━━━ Dataset entries ━━━

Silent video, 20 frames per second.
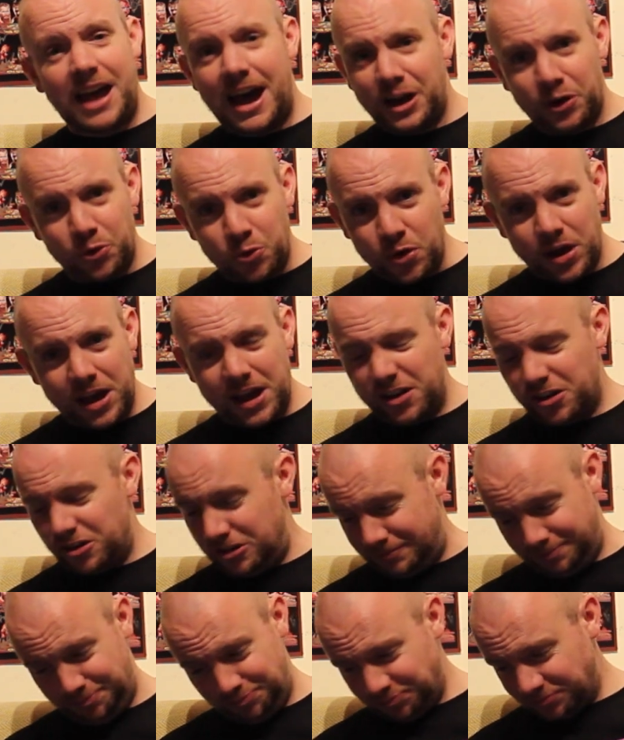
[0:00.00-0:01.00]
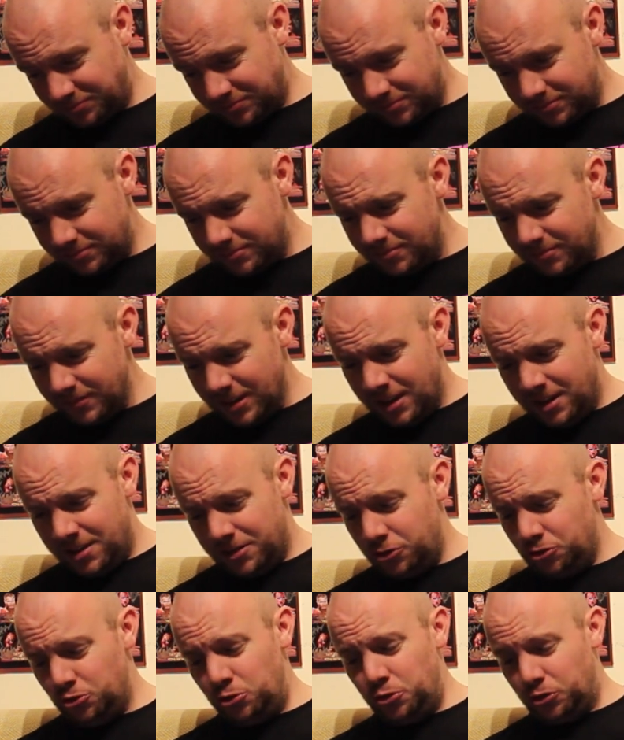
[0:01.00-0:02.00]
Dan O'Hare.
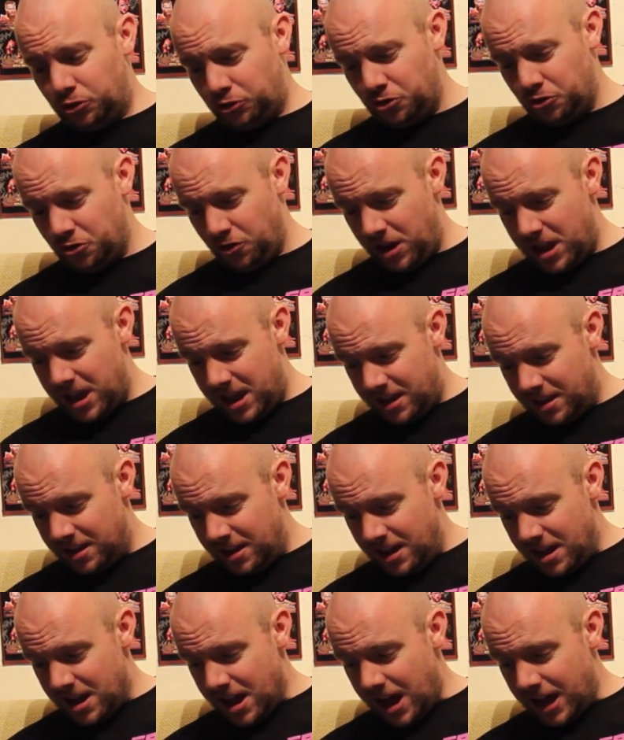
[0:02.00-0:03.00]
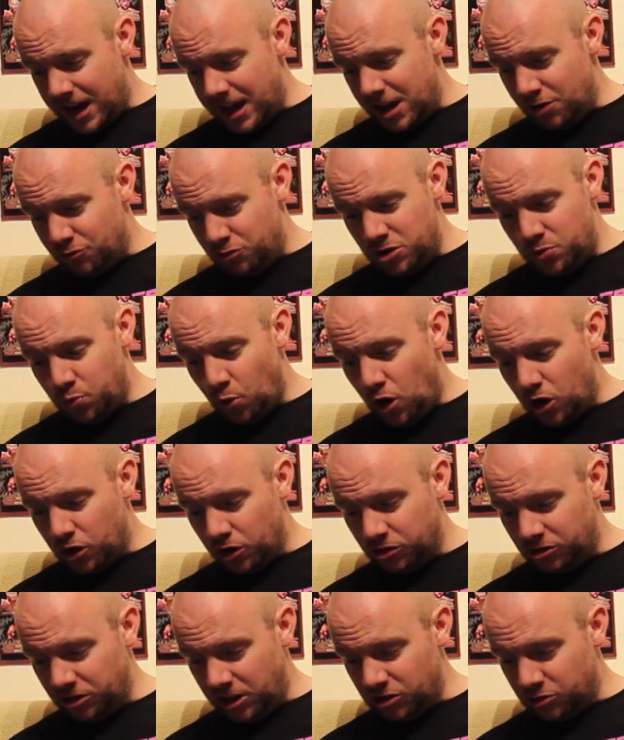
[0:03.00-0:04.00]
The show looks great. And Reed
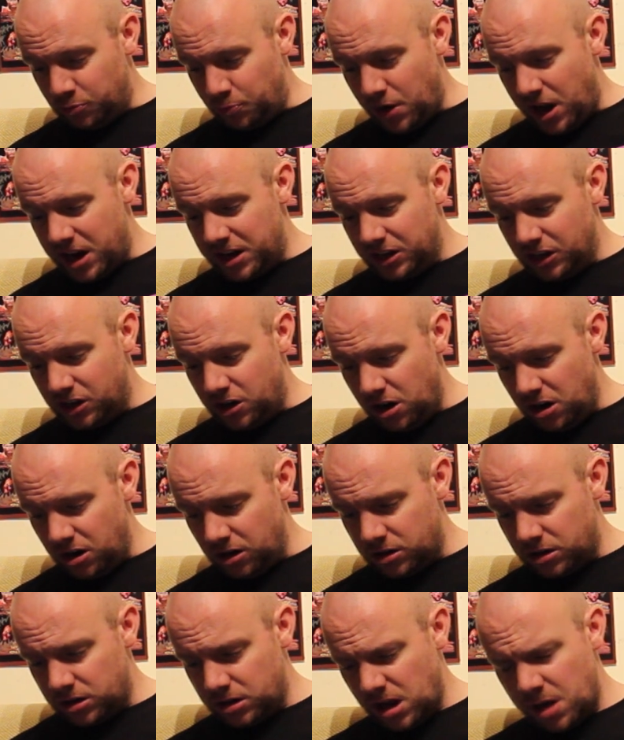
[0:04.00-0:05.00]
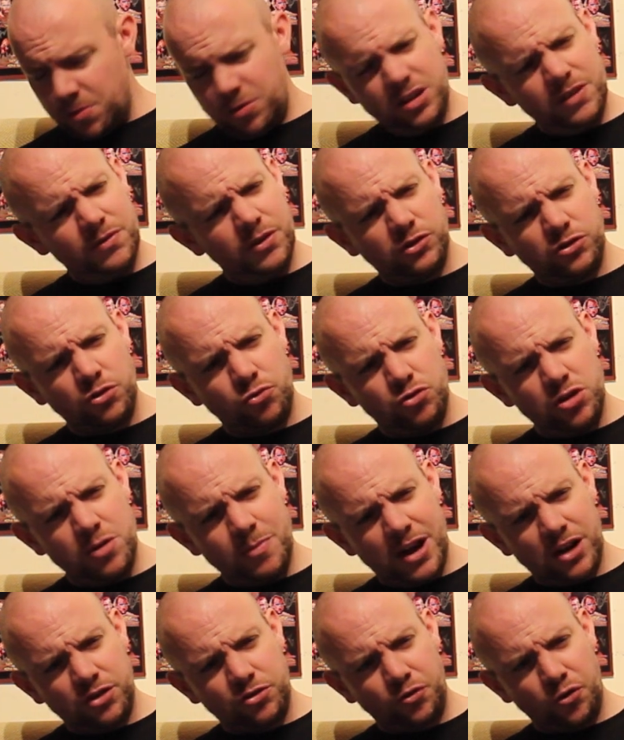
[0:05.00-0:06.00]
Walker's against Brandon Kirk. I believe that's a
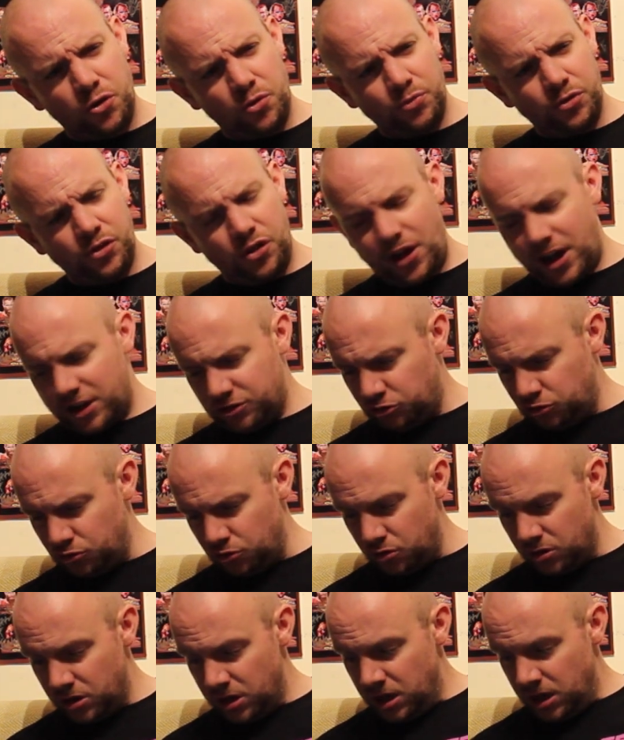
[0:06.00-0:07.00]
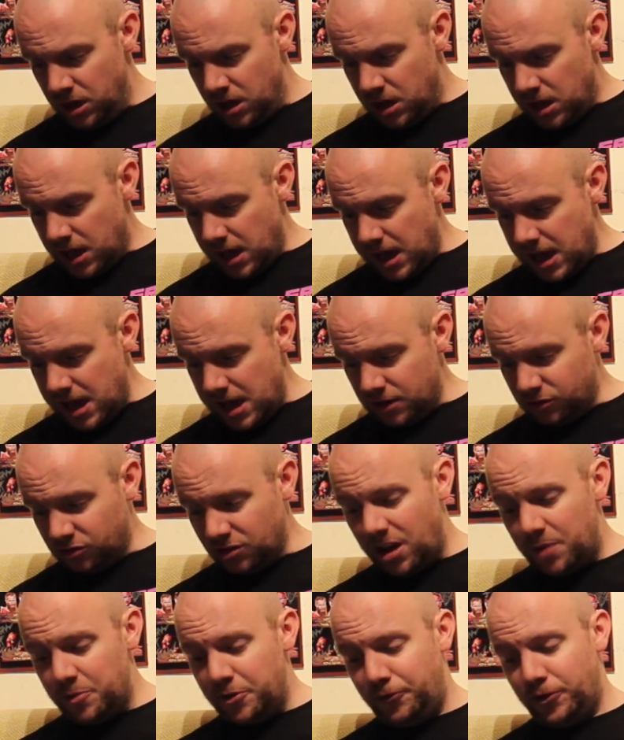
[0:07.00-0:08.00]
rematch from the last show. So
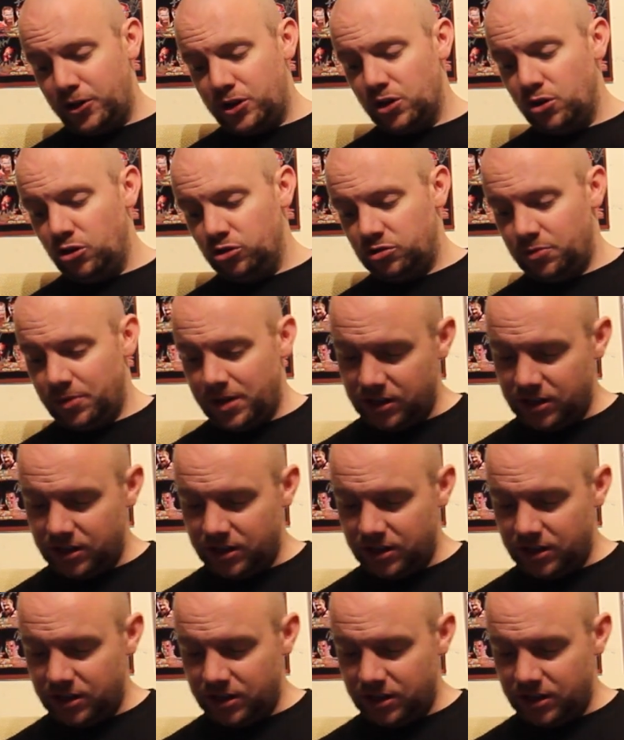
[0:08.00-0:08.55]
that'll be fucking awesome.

━━━

Aim of the task:
The entries are to be reproduced exactly, excluding any pictures they contain.

Exercise result:
Silent video, 20 frames per second.
[0:00.00-0:01.00]
[0:01.00-0:02.00]
Dan O'Hare.
[0:02.00-0:03.00]
[0:03.00-0:04.00]
The show looks great. And Reed
[0:04.00-0:05.00]
[0:05.00-0:06.00]
Walker's against Brandon Kirk. I believe that's a
[0:06.00-0:07.00]
[0:07.00-0:08.00]
rematch from the last show. So
[0:08.00-0:08.55]
that'll be fucking awesome.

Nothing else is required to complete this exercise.